I was shocked to hear about Mark Webber’s savage accident today. On a fast descent on his bicycle, he collided head on with a 4WD vehicle while competing in his Tasmania Challenge. It sounds like a really nasty shunt and it left his right leg badly broken. He has had surgery to repair it, a metal pin inserted and it will be a lengthy rehabilitation. It’s probably along the lines of the surgery Barry Sheene had and although there is no bright side to an accident like this, it’s probably just very fortunate that it was not his left leg, which is the braking leg for an F1 driver. There are many corners in F1 where the driver needs to put 90kg of pressure into the brake pedal, so the left leg needs to be very strong and it would take more to rehabilitate that one, I’d imagine.

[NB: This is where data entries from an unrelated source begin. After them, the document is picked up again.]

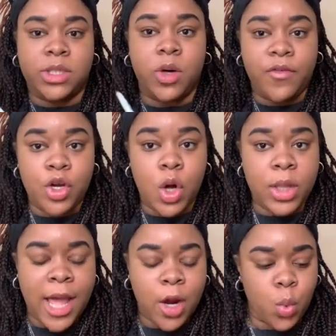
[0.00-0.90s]
so if you don't
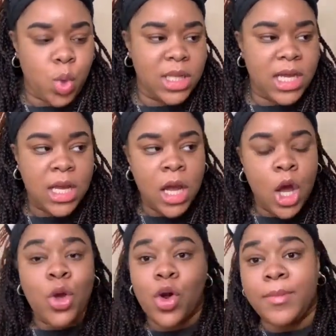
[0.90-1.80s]
like really
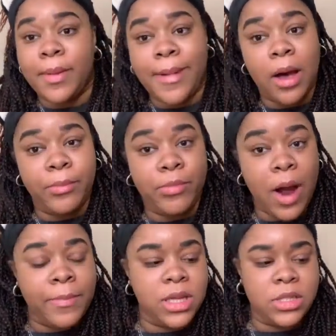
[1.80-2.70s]
creamy
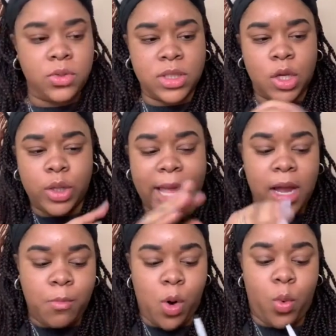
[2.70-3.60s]
brow pencils and you like
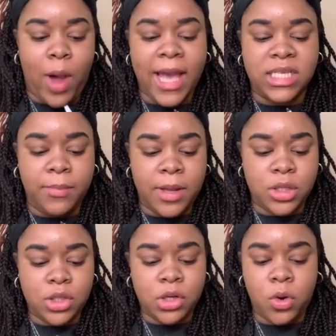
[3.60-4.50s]
a more waxy
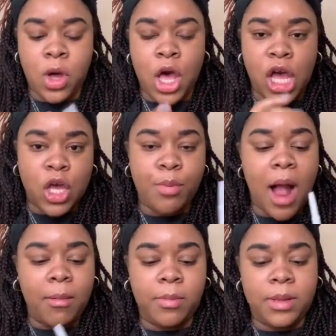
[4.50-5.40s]
pencil, you
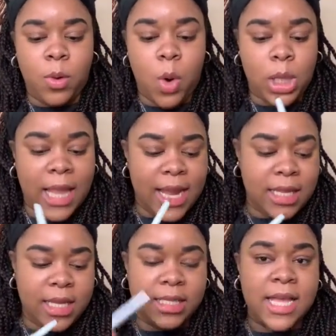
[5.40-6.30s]
probably won't like this.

Mark is a very keen cyclist, he rides road and mountain bikes as part of his training for F1 and this event in Tasmania is a really stiff physical challenge. He’s the kind of bloke who likes to push himself to the limit physically and doesn’t hide from a challenge. He’s relentessly self critical too. Earlier this year he went riding with Lance Armstrong in the hills around Monaco and related how Lance said to him, ‘Right, now it’s time to go into the hurt box,” at which point he took off up a steep incline, pushing his body to the limit. Webber went after him and said later he knew exactly what “the hurtbox’ was that day!